Exercise prompt.
Output exactly the lines below from the one containing "[00:00:21.00 to 00:00:22.00]" to the last line, both included. Omit pictures.

Stored items.
= Beginning of Section =

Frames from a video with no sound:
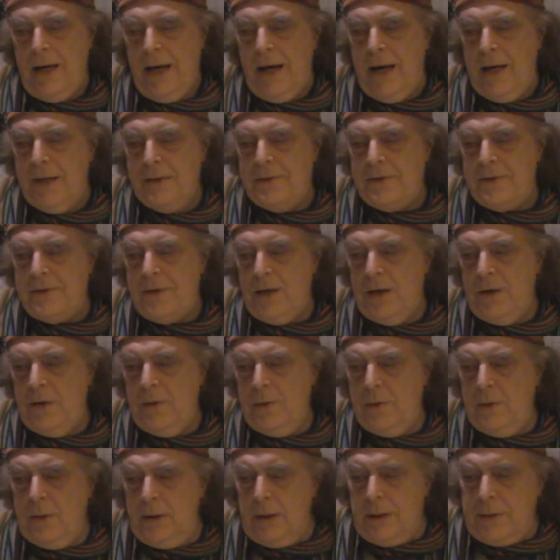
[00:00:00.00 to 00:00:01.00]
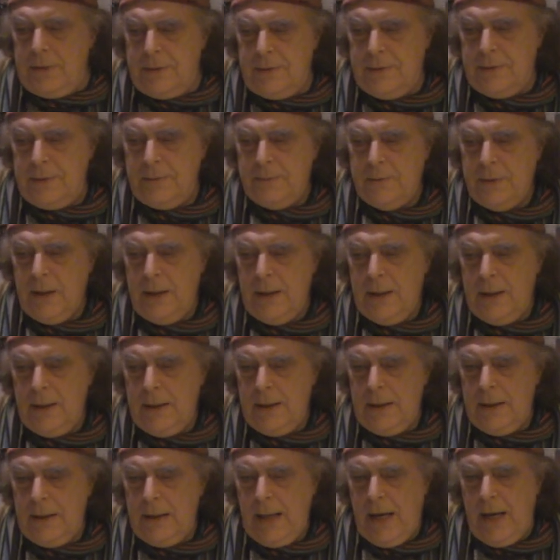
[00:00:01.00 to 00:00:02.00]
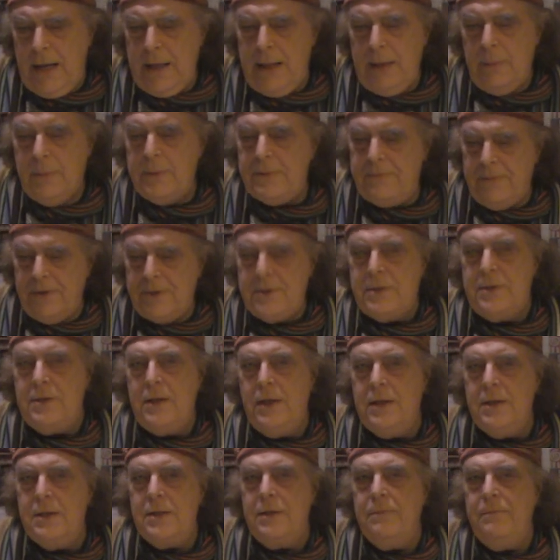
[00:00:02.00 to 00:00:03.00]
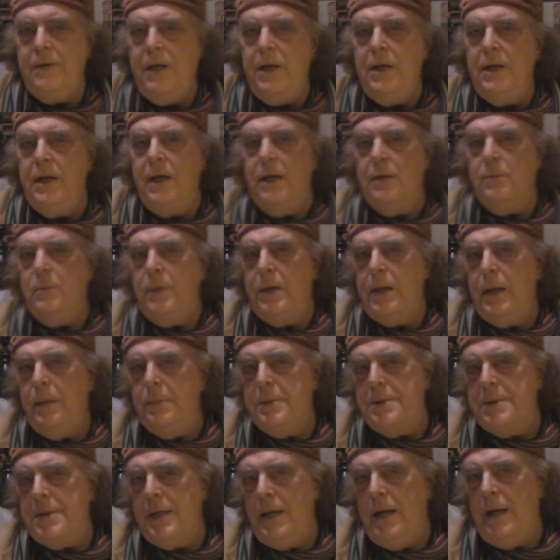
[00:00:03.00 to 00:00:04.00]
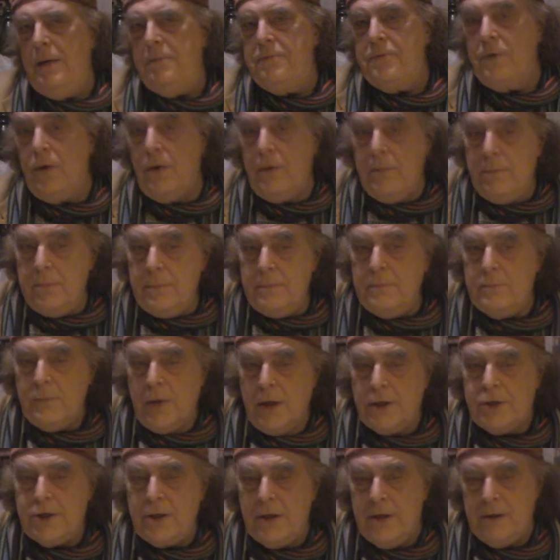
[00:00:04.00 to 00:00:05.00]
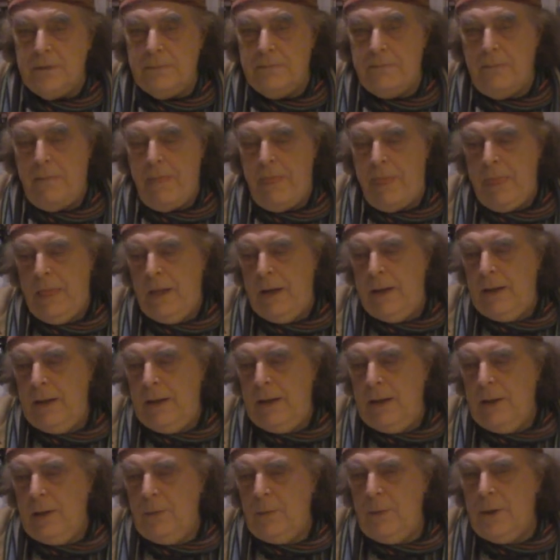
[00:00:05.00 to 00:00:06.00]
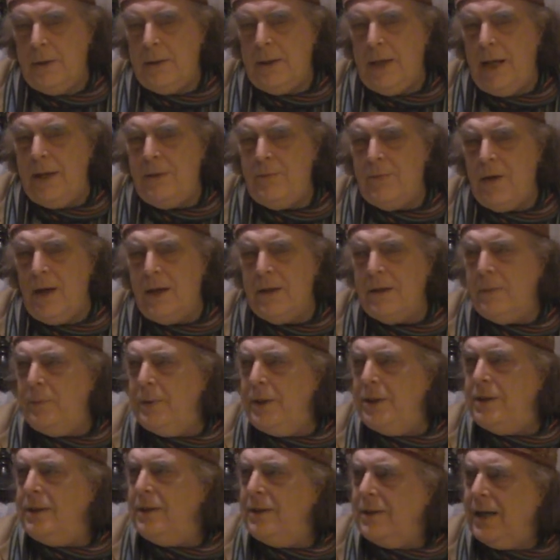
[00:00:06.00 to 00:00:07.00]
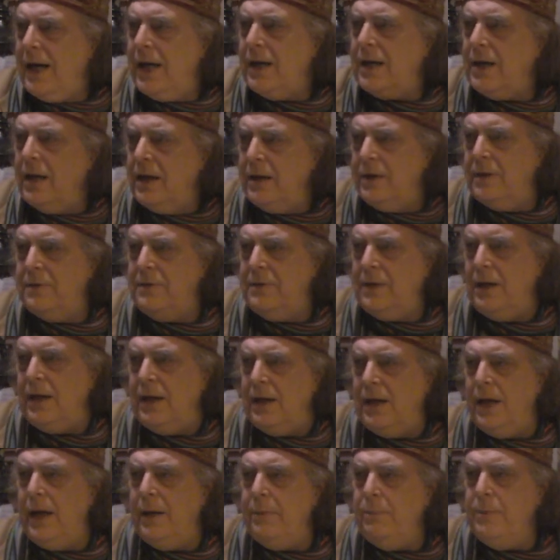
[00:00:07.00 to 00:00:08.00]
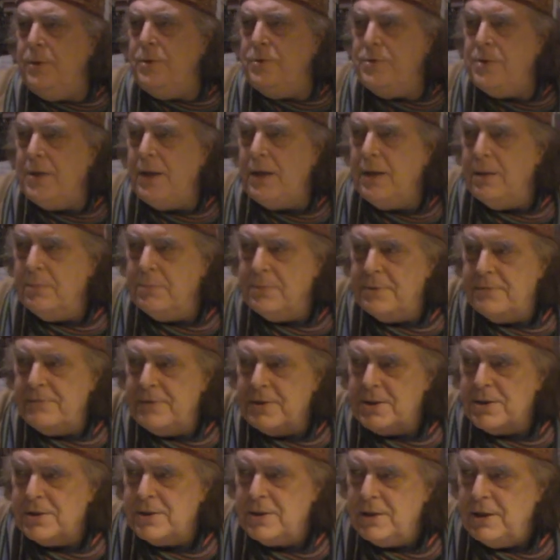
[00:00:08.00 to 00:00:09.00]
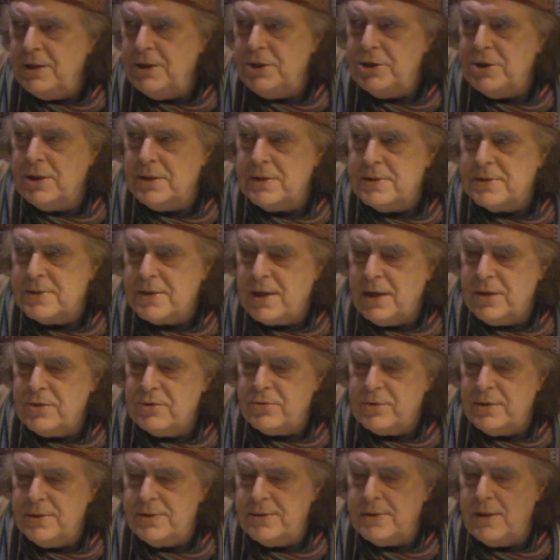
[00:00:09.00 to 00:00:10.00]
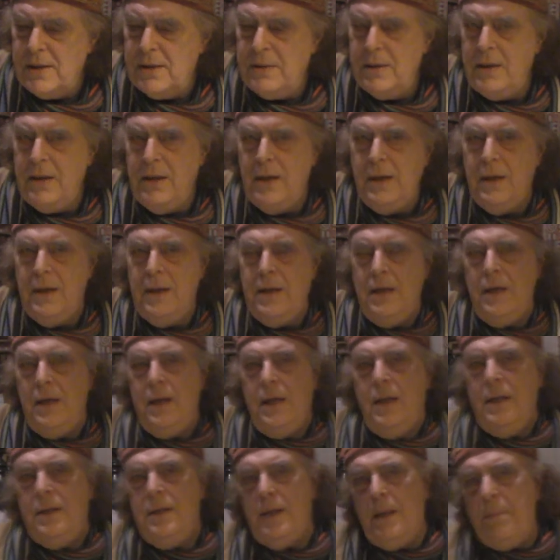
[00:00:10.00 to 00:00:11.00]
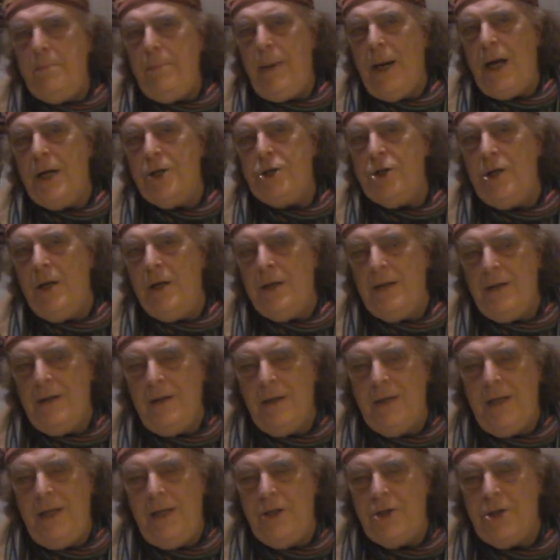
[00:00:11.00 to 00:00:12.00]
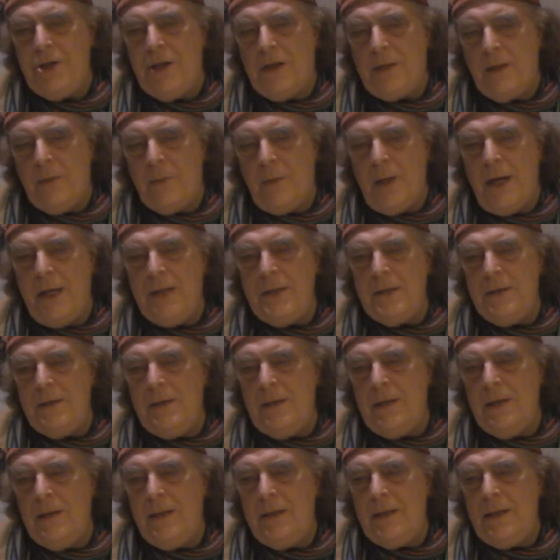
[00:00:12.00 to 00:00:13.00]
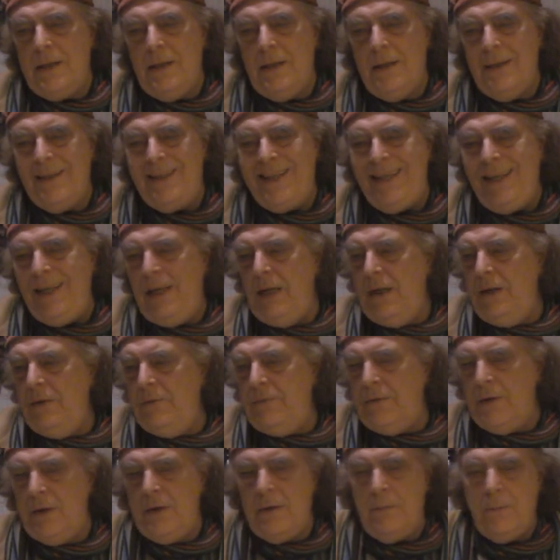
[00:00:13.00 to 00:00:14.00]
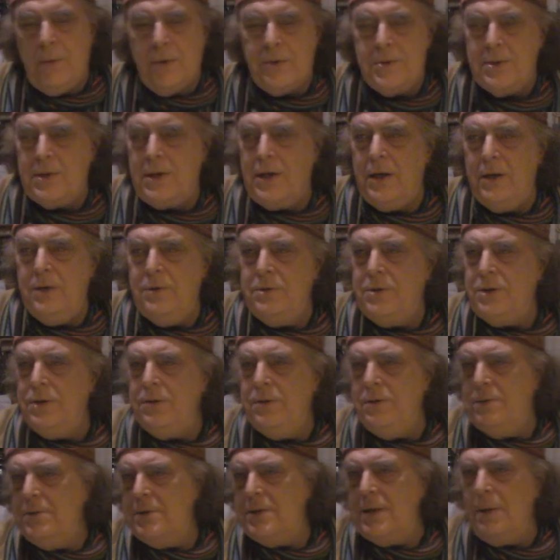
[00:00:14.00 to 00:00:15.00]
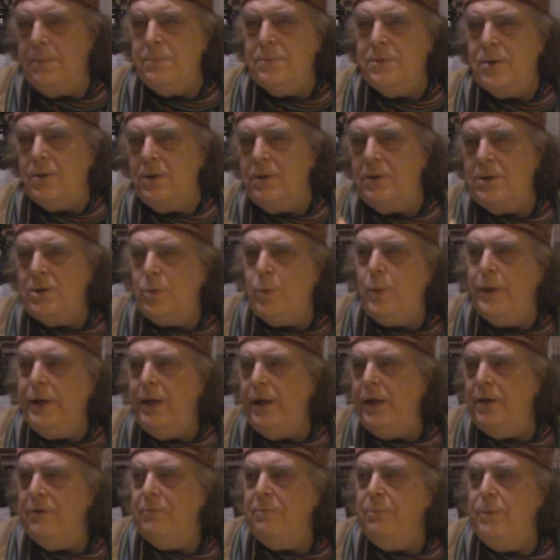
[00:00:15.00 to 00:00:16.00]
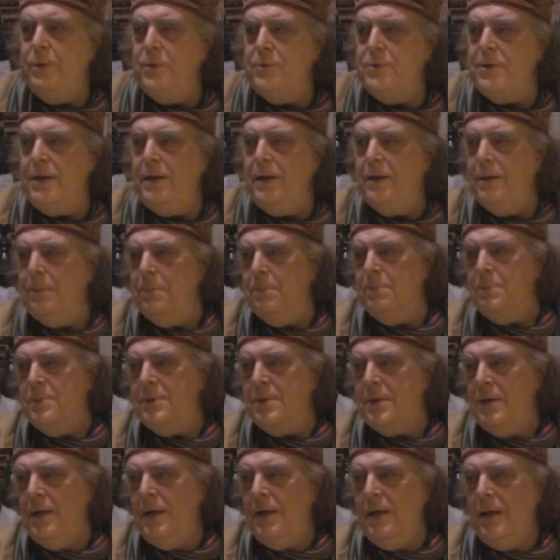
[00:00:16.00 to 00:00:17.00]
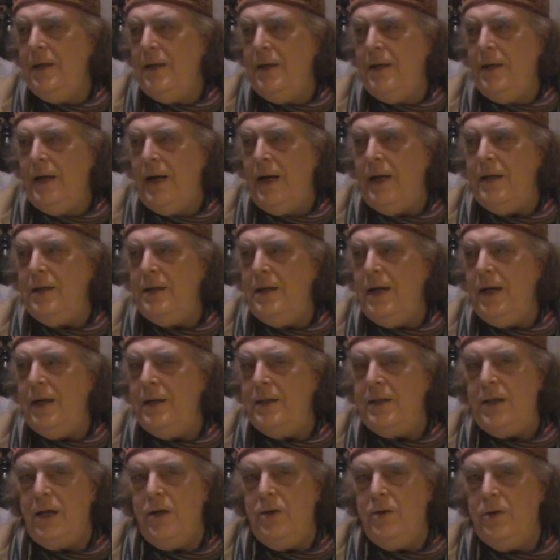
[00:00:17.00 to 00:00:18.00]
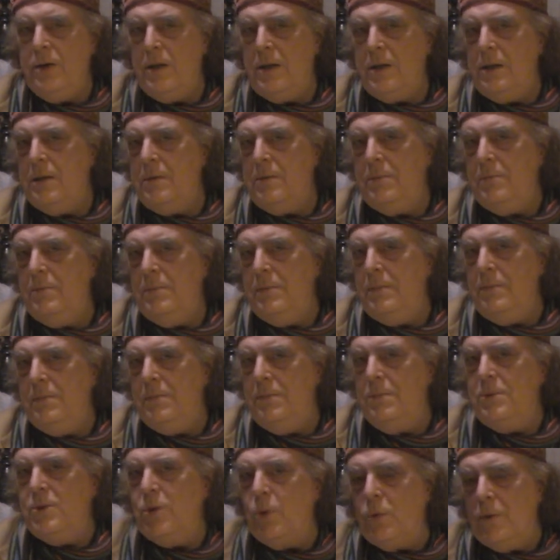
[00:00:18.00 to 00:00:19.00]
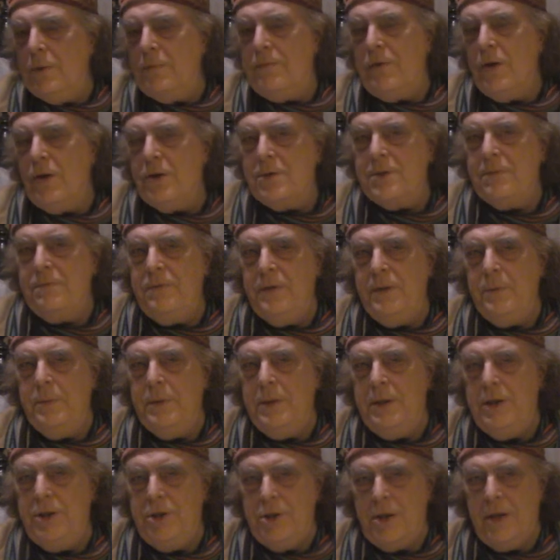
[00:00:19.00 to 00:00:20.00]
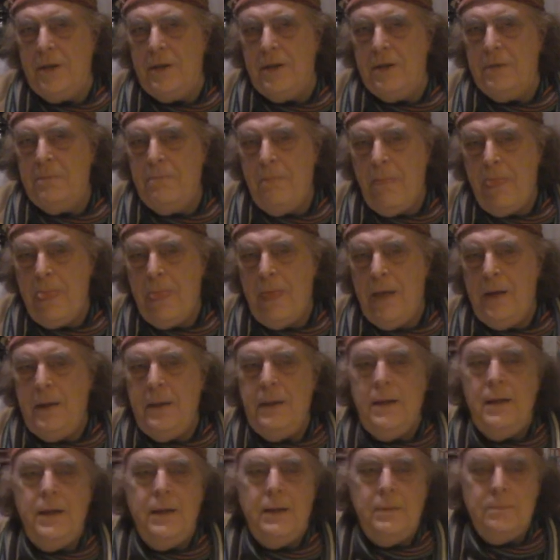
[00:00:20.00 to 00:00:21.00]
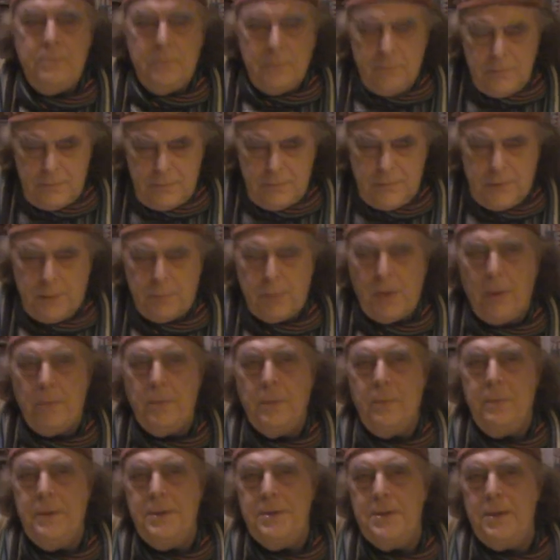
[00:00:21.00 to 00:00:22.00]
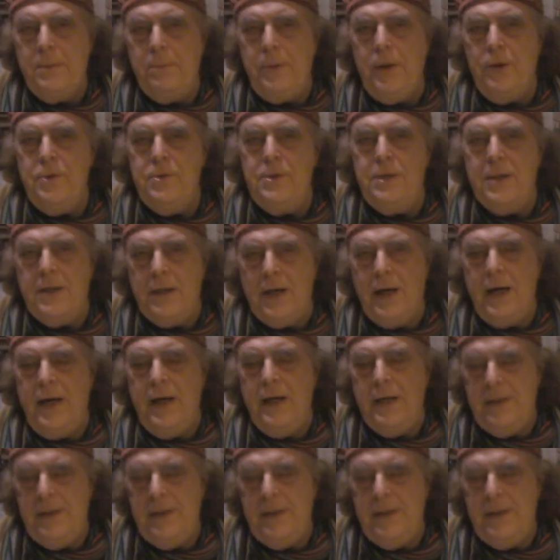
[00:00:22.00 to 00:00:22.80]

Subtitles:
And so, and it was visiting Slovenia when I was there from Russia. Well, I'd rather we did that kind of thing, like museums visiting each other's countries than bashing each other. Why didn't Kyiv and Moscow do some sort of twinning of museums and go and talk philosophy with each other? The problem is the Putin guy.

= End of Section =

Expected answer.
[00:00:21.00 to 00:00:22.00]
[00:00:22.00 to 00:00:22.80]

Subtitles:
And so, and it was visiting Slovenia when I was there from Russia. Well, I'd rather we did that kind of thing, like museums visiting each other's countries than bashing each other. Why didn't Kyiv and Moscow do some sort of twinning of museums and go and talk philosophy with each other? The problem is the Putin guy.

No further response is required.